Identification of new  therapeutic targets through the study of molecular interactions among the viral and host factors (cellular and humoral) by also using high-throughput technologies of proteomics, genomics and gene expression and silencing

  • Factors of the host (genetic and immunology) 
  1. Factors of the host which conditions the susceptibility/resistance to infection, transmission, progression of AIDS (subpopulations of uninfected exposed individuals, elite controllers, long term non progressors , fast progressors). 
  2. Mechanisms whose determinants of the adaptive and innate immunity (pro and anti-inflammatory response) change the lifecycle of HIV in the target cells, in the various tissues, organs and all those involved (including mucosal infection and immunity). 
  3. Analysis of the epitopic specificities (both B and T) of the adaptive immunity and their relevance to the mechanisms of protection and/or progression. 
  • Pathogenesis of acquired immunodeficiency and progression in AIDS. 
  • Immunopathogenesis of immunodeficiency in acute and chronic infections: immune activation, cell death, dysregulation of T cells and other effector and mediator cells of the host in the different virus reservoirs. 
  • The effect of early events on the progression of the illness. Role of: first infection, immune activation, invasion of GALT and SNC, formation of viral reservoirs and infected cells. 
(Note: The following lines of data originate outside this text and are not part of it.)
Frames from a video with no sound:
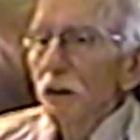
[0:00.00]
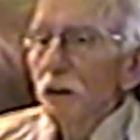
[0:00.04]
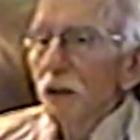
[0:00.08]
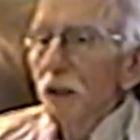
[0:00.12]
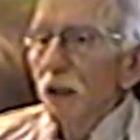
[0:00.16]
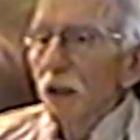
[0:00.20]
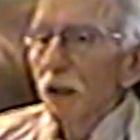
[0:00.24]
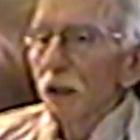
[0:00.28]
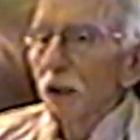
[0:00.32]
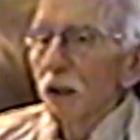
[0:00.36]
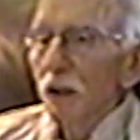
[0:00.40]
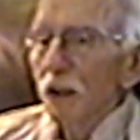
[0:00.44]

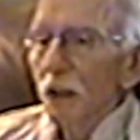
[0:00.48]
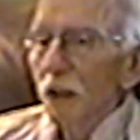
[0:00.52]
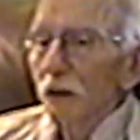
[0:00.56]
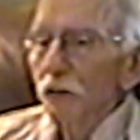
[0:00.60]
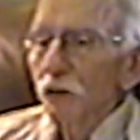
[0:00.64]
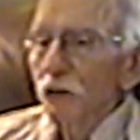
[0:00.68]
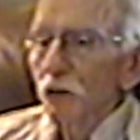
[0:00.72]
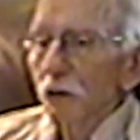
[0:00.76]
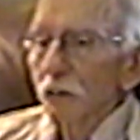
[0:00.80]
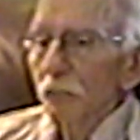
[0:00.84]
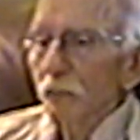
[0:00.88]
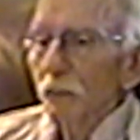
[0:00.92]
And I
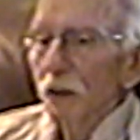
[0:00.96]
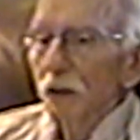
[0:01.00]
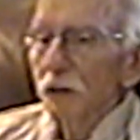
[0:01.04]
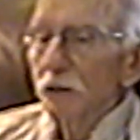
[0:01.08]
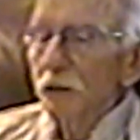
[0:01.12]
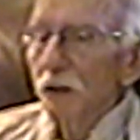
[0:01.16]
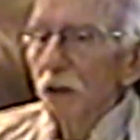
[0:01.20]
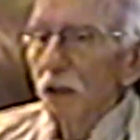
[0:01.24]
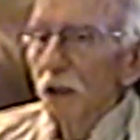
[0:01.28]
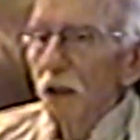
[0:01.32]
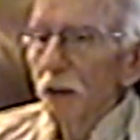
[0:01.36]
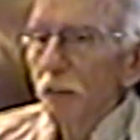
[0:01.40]
took my
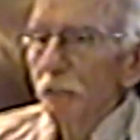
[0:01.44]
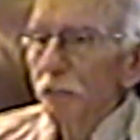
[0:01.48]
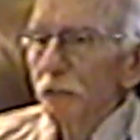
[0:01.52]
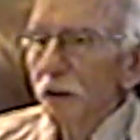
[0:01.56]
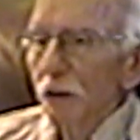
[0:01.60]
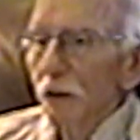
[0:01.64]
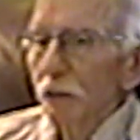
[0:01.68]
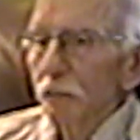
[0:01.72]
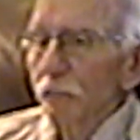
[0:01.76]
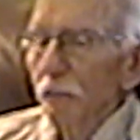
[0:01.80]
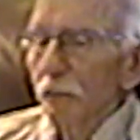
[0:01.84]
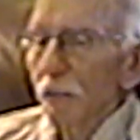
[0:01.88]
time
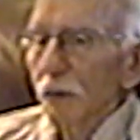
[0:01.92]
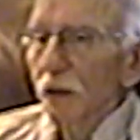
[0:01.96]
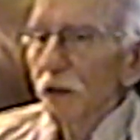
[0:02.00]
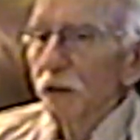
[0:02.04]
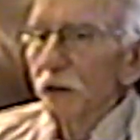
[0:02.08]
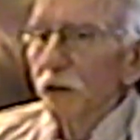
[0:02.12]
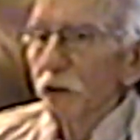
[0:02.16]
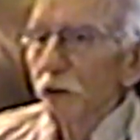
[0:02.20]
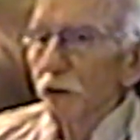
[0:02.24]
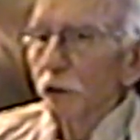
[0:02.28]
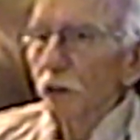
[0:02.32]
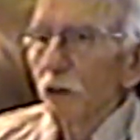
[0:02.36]
getting my
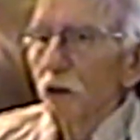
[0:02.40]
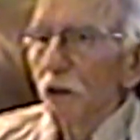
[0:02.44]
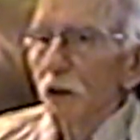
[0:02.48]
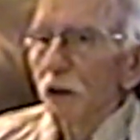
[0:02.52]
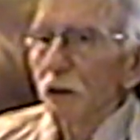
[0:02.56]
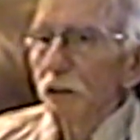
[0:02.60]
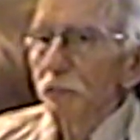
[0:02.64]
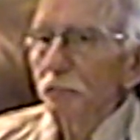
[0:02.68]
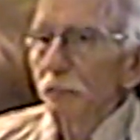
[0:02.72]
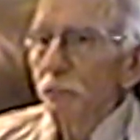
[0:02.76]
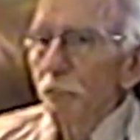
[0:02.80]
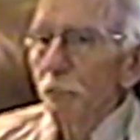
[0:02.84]
gear
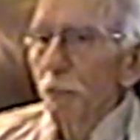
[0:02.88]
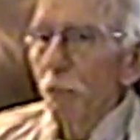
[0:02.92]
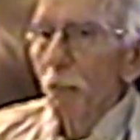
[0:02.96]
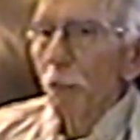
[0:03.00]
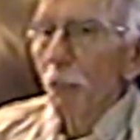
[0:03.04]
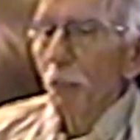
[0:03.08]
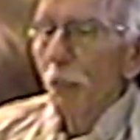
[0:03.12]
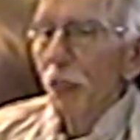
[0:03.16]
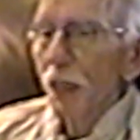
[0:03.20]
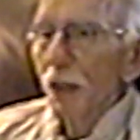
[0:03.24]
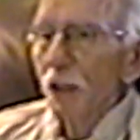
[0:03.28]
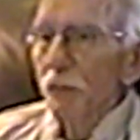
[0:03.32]
on,
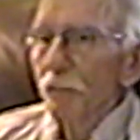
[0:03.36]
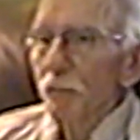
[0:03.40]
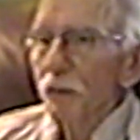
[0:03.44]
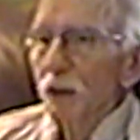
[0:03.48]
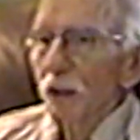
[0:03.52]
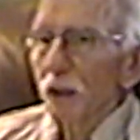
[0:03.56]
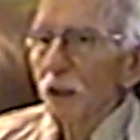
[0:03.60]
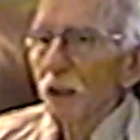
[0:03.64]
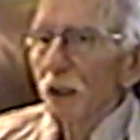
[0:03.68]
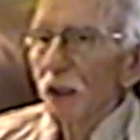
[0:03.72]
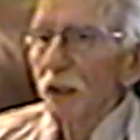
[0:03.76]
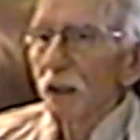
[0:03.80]

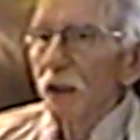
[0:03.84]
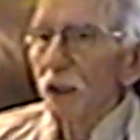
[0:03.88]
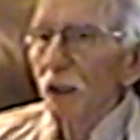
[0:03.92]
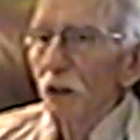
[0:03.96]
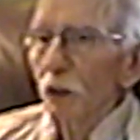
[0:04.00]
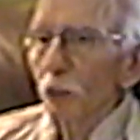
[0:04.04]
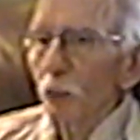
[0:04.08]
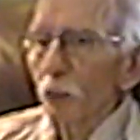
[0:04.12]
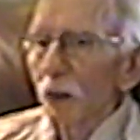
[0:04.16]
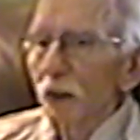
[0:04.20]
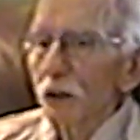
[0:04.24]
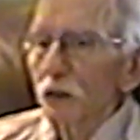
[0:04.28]
and I had
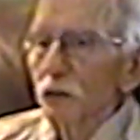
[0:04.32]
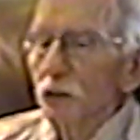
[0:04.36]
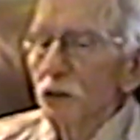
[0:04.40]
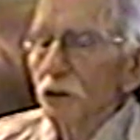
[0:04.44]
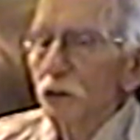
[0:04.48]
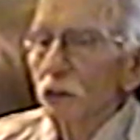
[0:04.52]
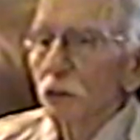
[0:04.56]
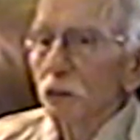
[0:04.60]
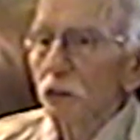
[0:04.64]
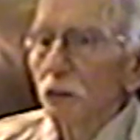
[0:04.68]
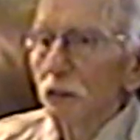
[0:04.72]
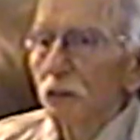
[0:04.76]
a
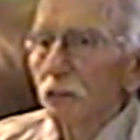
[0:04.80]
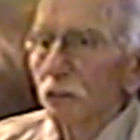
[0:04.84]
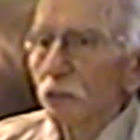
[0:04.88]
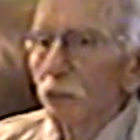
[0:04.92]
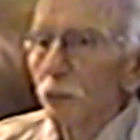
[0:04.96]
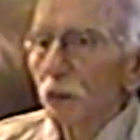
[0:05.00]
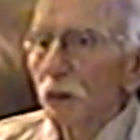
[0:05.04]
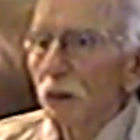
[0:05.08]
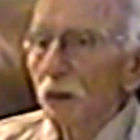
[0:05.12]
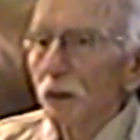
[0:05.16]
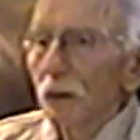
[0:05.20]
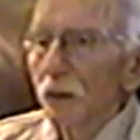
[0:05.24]
wetsuit
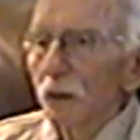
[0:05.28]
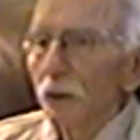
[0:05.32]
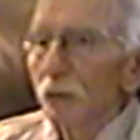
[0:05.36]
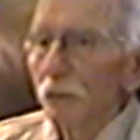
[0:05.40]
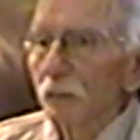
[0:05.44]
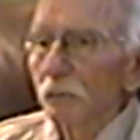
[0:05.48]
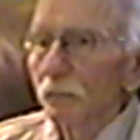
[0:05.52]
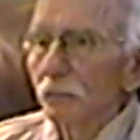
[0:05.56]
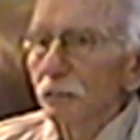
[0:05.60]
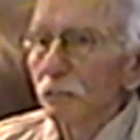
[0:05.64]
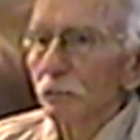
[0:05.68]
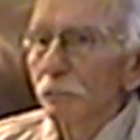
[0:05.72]
with a
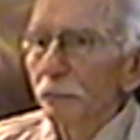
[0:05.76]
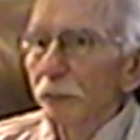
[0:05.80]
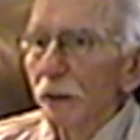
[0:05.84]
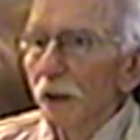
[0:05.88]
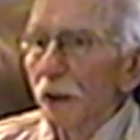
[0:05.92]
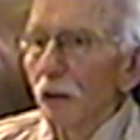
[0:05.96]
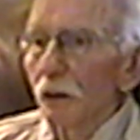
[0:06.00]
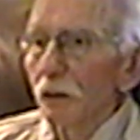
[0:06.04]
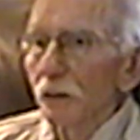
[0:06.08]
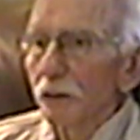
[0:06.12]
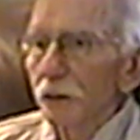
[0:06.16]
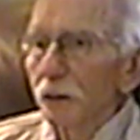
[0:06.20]

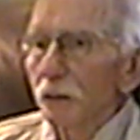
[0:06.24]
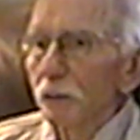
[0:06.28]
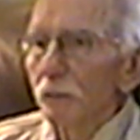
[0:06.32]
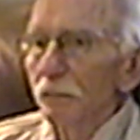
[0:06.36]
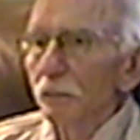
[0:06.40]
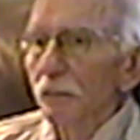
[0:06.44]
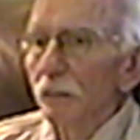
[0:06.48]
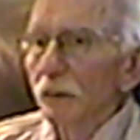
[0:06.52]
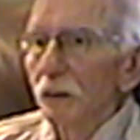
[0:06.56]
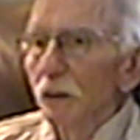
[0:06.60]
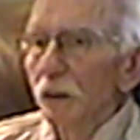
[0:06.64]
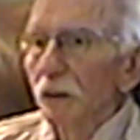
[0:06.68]
belt,
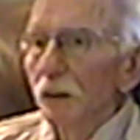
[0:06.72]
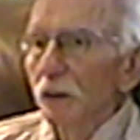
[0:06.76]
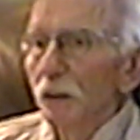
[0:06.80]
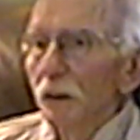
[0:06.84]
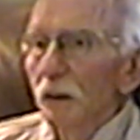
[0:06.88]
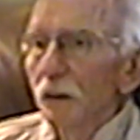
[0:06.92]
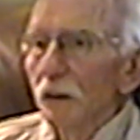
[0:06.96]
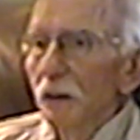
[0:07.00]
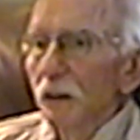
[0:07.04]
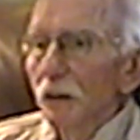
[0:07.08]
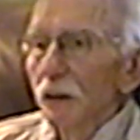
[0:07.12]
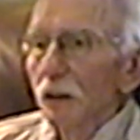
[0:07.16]

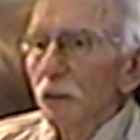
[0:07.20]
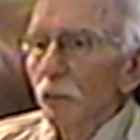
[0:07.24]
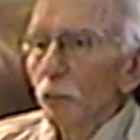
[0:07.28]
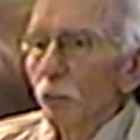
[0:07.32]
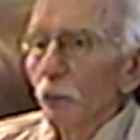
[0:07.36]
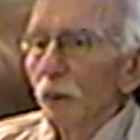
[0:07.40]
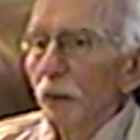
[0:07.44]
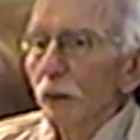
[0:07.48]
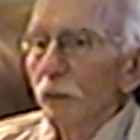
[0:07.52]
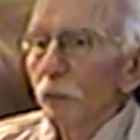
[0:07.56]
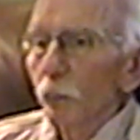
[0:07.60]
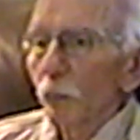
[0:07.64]

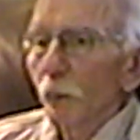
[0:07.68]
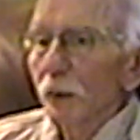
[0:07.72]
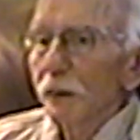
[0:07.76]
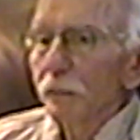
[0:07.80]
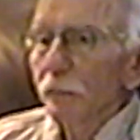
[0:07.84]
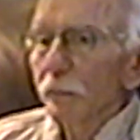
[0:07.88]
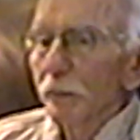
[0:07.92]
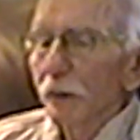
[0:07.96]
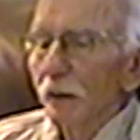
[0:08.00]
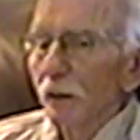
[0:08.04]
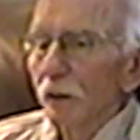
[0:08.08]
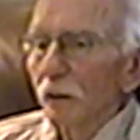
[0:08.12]

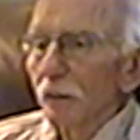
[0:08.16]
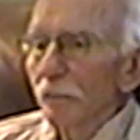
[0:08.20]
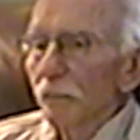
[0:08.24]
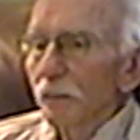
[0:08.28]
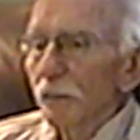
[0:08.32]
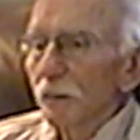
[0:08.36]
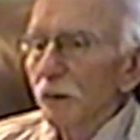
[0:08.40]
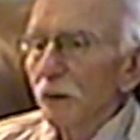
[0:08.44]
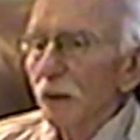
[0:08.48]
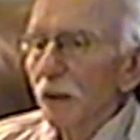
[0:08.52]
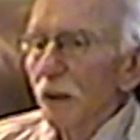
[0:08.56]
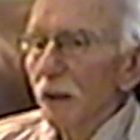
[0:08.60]
weight belt,
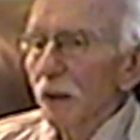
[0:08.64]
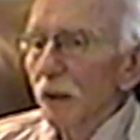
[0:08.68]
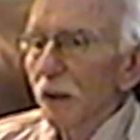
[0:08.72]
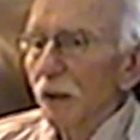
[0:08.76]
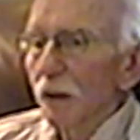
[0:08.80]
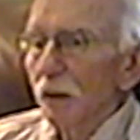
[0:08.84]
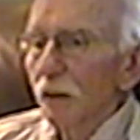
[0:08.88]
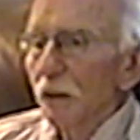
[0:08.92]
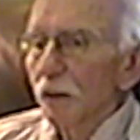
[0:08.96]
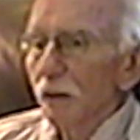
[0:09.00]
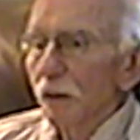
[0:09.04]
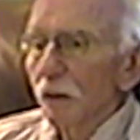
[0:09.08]

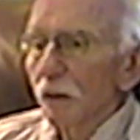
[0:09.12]
and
B – Development of vaccines

  1.  “Research grade” development and production of antigens of HIV for preclinical and vitro studies (also in collaboration with pharmaceutical and biotechnology companies).  
  2. Development of biotechnological products for prevention and therapy, among which: monoclonal antibodies, microbicides, innate immunity factors, ligands of the receptor complex of the virus.
  3. Development of new immunogens which induce neutralizing antibody responses or cellular immunity.  
  4. Development/use of new adjuvants.
  5. Development and selection of vaccine candidates in animal models. Studies of safety and immunogenicity. Effectiveness studies and validation of vaccine candidates. 
  6. Development and validation of laboratory tests aimed at identifying correlates of vivo protection. 
  7. Strategies for the mobilization and eradication of viral reservoirs. 

Clinic and therapy
A) Untreated HIV+ people 

  1. Development of rapid diagnosis markers for the recognition of the infection and progression finalized at identifying the moment to begin the therapy. 
  2. X-ray treatment of the naïve patient aimed at the optimal sequential use of the classes of drugs. 
  3. Definition of the indicators for a personalized therapy based on the host’s characteristics and profiles of the individual drugs. 
  4. Studies piloted on innovative therapeutic strategies. 
  5. Studies on the treatments for special types of seropositive patients (children, adolescents, pregnant women, advanced naïve). 
  6. The “elite” subjects and LTNP. 

B) HIV+ people in treatment

  1. Diagnostic methods aimed at optimizing the antiretroviral treatment (TDM, ultrasensitive HIV rna, HIV Dna, viral fitness, early markers of failure, predictive markers of collateral effects….)
  2. The immune alternations of the treated patient with viremia control: persistence of immune activation, IRIS, inadequate immune reconstitution
  3. Study of the infection dynamic and the different compartments (ELP, GALT, SNC) and the role supported by the persistence infection (latency). 
  4. Identification of the therapeutic strategies aimed at the “sustainability” of a long-life treatment (induction-maintenance, STI, IN/OFF, sequencing) studies of the pharma economics.